#### [What is being asked]
Reproduce the data exactly.

___

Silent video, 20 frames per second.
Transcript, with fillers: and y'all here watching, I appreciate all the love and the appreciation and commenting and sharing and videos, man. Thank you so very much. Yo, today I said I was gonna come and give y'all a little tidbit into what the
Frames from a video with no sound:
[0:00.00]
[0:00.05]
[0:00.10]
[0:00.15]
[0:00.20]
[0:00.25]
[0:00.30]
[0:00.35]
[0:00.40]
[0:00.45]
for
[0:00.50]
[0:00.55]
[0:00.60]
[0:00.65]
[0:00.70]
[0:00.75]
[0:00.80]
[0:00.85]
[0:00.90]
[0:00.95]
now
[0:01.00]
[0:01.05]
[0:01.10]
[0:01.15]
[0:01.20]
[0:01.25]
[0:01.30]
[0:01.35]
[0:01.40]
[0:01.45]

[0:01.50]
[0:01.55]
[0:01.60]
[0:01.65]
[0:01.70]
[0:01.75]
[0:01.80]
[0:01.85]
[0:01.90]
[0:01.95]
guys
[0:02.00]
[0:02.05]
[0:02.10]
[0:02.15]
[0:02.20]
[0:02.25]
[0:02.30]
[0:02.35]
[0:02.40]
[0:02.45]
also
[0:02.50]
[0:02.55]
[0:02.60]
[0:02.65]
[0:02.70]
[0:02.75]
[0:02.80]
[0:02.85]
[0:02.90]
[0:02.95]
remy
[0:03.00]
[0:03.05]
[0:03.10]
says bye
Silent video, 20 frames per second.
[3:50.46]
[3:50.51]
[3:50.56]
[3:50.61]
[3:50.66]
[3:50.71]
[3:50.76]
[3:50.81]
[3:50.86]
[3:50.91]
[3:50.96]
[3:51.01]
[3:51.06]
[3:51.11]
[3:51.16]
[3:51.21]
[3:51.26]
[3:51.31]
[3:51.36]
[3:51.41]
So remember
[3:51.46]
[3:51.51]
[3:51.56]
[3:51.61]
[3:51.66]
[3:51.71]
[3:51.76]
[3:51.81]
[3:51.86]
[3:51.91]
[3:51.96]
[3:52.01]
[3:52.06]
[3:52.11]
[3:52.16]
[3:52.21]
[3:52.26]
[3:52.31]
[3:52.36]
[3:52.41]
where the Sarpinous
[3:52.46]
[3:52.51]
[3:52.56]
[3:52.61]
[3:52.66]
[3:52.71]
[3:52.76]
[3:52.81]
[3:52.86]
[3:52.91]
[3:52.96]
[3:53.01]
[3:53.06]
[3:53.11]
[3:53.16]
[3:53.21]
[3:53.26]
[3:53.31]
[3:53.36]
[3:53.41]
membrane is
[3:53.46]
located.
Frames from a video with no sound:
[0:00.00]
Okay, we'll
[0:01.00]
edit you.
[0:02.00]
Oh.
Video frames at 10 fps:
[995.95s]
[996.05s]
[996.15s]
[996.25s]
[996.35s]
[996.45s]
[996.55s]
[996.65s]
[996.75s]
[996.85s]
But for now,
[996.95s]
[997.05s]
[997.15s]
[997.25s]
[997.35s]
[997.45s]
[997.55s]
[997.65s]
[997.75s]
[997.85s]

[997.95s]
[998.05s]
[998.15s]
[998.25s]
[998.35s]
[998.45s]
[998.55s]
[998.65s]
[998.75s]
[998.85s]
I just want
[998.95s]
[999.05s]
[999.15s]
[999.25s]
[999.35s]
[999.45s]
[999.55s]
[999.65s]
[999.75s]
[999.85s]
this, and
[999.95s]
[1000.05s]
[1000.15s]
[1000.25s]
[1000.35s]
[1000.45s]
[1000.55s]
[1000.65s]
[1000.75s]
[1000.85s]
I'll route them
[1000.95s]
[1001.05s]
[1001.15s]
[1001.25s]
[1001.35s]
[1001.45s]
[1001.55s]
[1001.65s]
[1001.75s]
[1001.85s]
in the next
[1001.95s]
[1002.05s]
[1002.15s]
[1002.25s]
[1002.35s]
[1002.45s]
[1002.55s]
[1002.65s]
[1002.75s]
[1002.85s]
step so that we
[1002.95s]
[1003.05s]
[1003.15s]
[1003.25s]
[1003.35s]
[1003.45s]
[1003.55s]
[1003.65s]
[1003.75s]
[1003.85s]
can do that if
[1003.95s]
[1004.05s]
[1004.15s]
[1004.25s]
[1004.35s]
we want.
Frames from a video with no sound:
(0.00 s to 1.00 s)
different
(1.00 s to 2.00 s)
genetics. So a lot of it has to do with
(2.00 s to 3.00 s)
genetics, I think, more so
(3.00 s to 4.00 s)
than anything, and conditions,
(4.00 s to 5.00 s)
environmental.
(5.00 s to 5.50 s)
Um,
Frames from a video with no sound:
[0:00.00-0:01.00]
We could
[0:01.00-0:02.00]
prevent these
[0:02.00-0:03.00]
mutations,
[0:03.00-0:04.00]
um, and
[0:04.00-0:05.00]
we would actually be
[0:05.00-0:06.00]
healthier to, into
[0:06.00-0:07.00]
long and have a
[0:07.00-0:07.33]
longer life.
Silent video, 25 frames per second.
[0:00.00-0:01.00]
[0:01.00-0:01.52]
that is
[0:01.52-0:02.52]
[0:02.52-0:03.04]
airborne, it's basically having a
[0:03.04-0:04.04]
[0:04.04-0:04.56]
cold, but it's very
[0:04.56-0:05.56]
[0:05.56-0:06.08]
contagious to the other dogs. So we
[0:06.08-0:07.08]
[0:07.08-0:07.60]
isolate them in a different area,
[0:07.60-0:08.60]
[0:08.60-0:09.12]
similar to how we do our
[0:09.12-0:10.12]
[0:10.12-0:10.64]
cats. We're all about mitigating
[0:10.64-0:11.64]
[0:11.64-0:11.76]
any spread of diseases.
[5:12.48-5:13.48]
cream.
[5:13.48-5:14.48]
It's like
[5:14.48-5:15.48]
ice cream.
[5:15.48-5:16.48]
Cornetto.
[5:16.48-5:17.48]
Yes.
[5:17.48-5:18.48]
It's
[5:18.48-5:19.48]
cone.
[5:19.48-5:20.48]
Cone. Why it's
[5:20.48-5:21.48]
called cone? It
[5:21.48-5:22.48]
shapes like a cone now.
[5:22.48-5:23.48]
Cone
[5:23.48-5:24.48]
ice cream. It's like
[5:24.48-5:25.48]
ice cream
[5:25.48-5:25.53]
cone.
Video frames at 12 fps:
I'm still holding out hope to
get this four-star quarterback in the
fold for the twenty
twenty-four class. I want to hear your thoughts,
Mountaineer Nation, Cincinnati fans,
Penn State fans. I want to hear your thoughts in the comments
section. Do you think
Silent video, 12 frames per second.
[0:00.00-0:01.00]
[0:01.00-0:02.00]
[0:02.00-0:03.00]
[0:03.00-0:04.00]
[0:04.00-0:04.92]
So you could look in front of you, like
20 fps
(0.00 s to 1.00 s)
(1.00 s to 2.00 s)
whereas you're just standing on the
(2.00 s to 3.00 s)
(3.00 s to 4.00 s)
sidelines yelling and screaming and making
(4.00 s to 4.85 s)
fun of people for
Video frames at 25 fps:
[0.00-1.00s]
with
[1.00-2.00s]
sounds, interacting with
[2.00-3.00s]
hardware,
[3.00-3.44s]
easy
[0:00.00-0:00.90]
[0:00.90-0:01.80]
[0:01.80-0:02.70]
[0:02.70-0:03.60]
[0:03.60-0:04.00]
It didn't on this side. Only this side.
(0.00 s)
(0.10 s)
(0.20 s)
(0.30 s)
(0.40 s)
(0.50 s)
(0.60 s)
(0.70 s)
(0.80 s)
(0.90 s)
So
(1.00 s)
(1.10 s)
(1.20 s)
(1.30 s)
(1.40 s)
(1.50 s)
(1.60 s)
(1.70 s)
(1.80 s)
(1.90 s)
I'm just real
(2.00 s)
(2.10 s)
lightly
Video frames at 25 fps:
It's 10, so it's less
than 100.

___

#### [Written reply]
Silent video, 20 frames per second.
Transcript, with fillers: and y'all here watching, I appreciate all the love and the appreciation and commenting and sharing and videos, man. Thank you so very much. Yo, today I said I was gonna come and give y'all a little tidbit into what the
Frames from a video with no sound:
[0:00.00]
[0:00.05]
[0:00.10]
[0:00.15]
[0:00.20]
[0:00.25]
[0:00.30]
[0:00.35]
[0:00.40]
[0:00.45]
for
[0:00.50]
[0:00.55]
[0:00.60]
[0:00.65]
[0:00.70]
[0:00.75]
[0:00.80]
[0:00.85]
[0:00.90]
[0:00.95]
now
[0:01.00]
[0:01.05]
[0:01.10]
[0:01.15]
[0:01.20]
[0:01.25]
[0:01.30]
[0:01.35]
[0:01.40]
[0:01.45]

[0:01.50]
[0:01.55]
[0:01.60]
[0:01.65]
[0:01.70]
[0:01.75]
[0:01.80]
[0:01.85]
[0:01.90]
[0:01.95]
guys
[0:02.00]
[0:02.05]
[0:02.10]
[0:02.15]
[0:02.20]
[0:02.25]
[0:02.30]
[0:02.35]
[0:02.40]
[0:02.45]
also
[0:02.50]
[0:02.55]
[0:02.60]
[0:02.65]
[0:02.70]
[0:02.75]
[0:02.80]
[0:02.85]
[0:02.90]
[0:02.95]
remy
[0:03.00]
[0:03.05]
[0:03.10]
says bye
Silent video, 20 frames per second.
[3:50.46]
[3:50.51]
[3:50.56]
[3:50.61]
[3:50.66]
[3:50.71]
[3:50.76]
[3:50.81]
[3:50.86]
[3:50.91]
[3:50.96]
[3:51.01]
[3:51.06]
[3:51.11]
[3:51.16]
[3:51.21]
[3:51.26]
[3:51.31]
[3:51.36]
[3:51.41]
So remember
[3:51.46]
[3:51.51]
[3:51.56]
[3:51.61]
[3:51.66]
[3:51.71]
[3:51.76]
[3:51.81]
[3:51.86]
[3:51.91]
[3:51.96]
[3:52.01]
[3:52.06]
[3:52.11]
[3:52.16]
[3:52.21]
[3:52.26]
[3:52.31]
[3:52.36]
[3:52.41]
where the Sarpinous
[3:52.46]
[3:52.51]
[3:52.56]
[3:52.61]
[3:52.66]
[3:52.71]
[3:52.76]
[3:52.81]
[3:52.86]
[3:52.91]
[3:52.96]
[3:53.01]
[3:53.06]
[3:53.11]
[3:53.16]
[3:53.21]
[3:53.26]
[3:53.31]
[3:53.36]
[3:53.41]
membrane is
[3:53.46]
located.
Frames from a video with no sound:
[0:00.00]
Okay, we'll
[0:01.00]
edit you.
[0:02.00]
Oh.
Video frames at 10 fps:
[995.95s]
[996.05s]
[996.15s]
[996.25s]
[996.35s]
[996.45s]
[996.55s]
[996.65s]
[996.75s]
[996.85s]
But for now,
[996.95s]
[997.05s]
[997.15s]
[997.25s]
[997.35s]
[997.45s]
[997.55s]
[997.65s]
[997.75s]
[997.85s]

[997.95s]
[998.05s]
[998.15s]
[998.25s]
[998.35s]
[998.45s]
[998.55s]
[998.65s]
[998.75s]
[998.85s]
I just want
[998.95s]
[999.05s]
[999.15s]
[999.25s]
[999.35s]
[999.45s]
[999.55s]
[999.65s]
[999.75s]
[999.85s]
this, and
[999.95s]
[1000.05s]
[1000.15s]
[1000.25s]
[1000.35s]
[1000.45s]
[1000.55s]
[1000.65s]
[1000.75s]
[1000.85s]
I'll route them
[1000.95s]
[1001.05s]
[1001.15s]
[1001.25s]
[1001.35s]
[1001.45s]
[1001.55s]
[1001.65s]
[1001.75s]
[1001.85s]
in the next
[1001.95s]
[1002.05s]
[1002.15s]
[1002.25s]
[1002.35s]
[1002.45s]
[1002.55s]
[1002.65s]
[1002.75s]
[1002.85s]
step so that we
[1002.95s]
[1003.05s]
[1003.15s]
[1003.25s]
[1003.35s]
[1003.45s]
[1003.55s]
[1003.65s]
[1003.75s]
[1003.85s]
can do that if
[1003.95s]
[1004.05s]
[1004.15s]
[1004.25s]
[1004.35s]
we want.
Frames from a video with no sound:
(0.00 s to 1.00 s)
different
(1.00 s to 2.00 s)
genetics. So a lot of it has to do with
(2.00 s to 3.00 s)
genetics, I think, more so
(3.00 s to 4.00 s)
than anything, and conditions,
(4.00 s to 5.00 s)
environmental.
(5.00 s to 5.50 s)
Um,
Frames from a video with no sound:
[0:00.00-0:01.00]
We could
[0:01.00-0:02.00]
prevent these
[0:02.00-0:03.00]
mutations,
[0:03.00-0:04.00]
um, and
[0:04.00-0:05.00]
we would actually be
[0:05.00-0:06.00]
healthier to, into
[0:06.00-0:07.00]
long and have a
[0:07.00-0:07.33]
longer life.
Silent video, 25 frames per second.
[0:00.00-0:01.00]
[0:01.00-0:01.52]
that is
[0:01.52-0:02.52]
[0:02.52-0:03.04]
airborne, it's basically having a
[0:03.04-0:04.04]
[0:04.04-0:04.56]
cold, but it's very
[0:04.56-0:05.56]
[0:05.56-0:06.08]
contagious to the other dogs. So we
[0:06.08-0:07.08]
[0:07.08-0:07.60]
isolate them in a different area,
[0:07.60-0:08.60]
[0:08.60-0:09.12]
similar to how we do our
[0:09.12-0:10.12]
[0:10.12-0:10.64]
cats. We're all about mitigating
[0:10.64-0:11.64]
[0:11.64-0:11.76]
any spread of diseases.
[5:12.48-5:13.48]
cream.
[5:13.48-5:14.48]
It's like
[5:14.48-5:15.48]
ice cream.
[5:15.48-5:16.48]
Cornetto.
[5:16.48-5:17.48]
Yes.
[5:17.48-5:18.48]
It's
[5:18.48-5:19.48]
cone.
[5:19.48-5:20.48]
Cone. Why it's
[5:20.48-5:21.48]
called cone? It
[5:21.48-5:22.48]
shapes like a cone now.
[5:22.48-5:23.48]
Cone
[5:23.48-5:24.48]
ice cream. It's like
[5:24.48-5:25.48]
ice cream
[5:25.48-5:25.53]
cone.
Video frames at 12 fps:
I'm still holding out hope to
get this four-star quarterback in the
fold for the twenty
twenty-four class. I want to hear your thoughts,
Mountaineer Nation, Cincinnati fans,
Penn State fans. I want to hear your thoughts in the comments
section. Do you think
Silent video, 12 frames per second.
[0:00.00-0:01.00]
[0:01.00-0:02.00]
[0:02.00-0:03.00]
[0:03.00-0:04.00]
[0:04.00-0:04.92]
So you could look in front of you, like
20 fps
(0.00 s to 1.00 s)
(1.00 s to 2.00 s)
whereas you're just standing on the
(2.00 s to 3.00 s)
(3.00 s to 4.00 s)
sidelines yelling and screaming and making
(4.00 s to 4.85 s)
fun of people for
Video frames at 25 fps:
[0.00-1.00s]
with
[1.00-2.00s]
sounds, interacting with
[2.00-3.00s]
hardware,
[3.00-3.44s]
easy
[0:00.00-0:00.90]
[0:00.90-0:01.80]
[0:01.80-0:02.70]
[0:02.70-0:03.60]
[0:03.60-0:04.00]
It didn't on this side. Only this side.
(0.00 s)
(0.10 s)
(0.20 s)
(0.30 s)
(0.40 s)
(0.50 s)
(0.60 s)
(0.70 s)
(0.80 s)
(0.90 s)
So
(1.00 s)
(1.10 s)
(1.20 s)
(1.30 s)
(1.40 s)
(1.50 s)
(1.60 s)
(1.70 s)
(1.80 s)
(1.90 s)
I'm just real
(2.00 s)
(2.10 s)
lightly
Video frames at 25 fps:
It's 10, so it's less
than 100.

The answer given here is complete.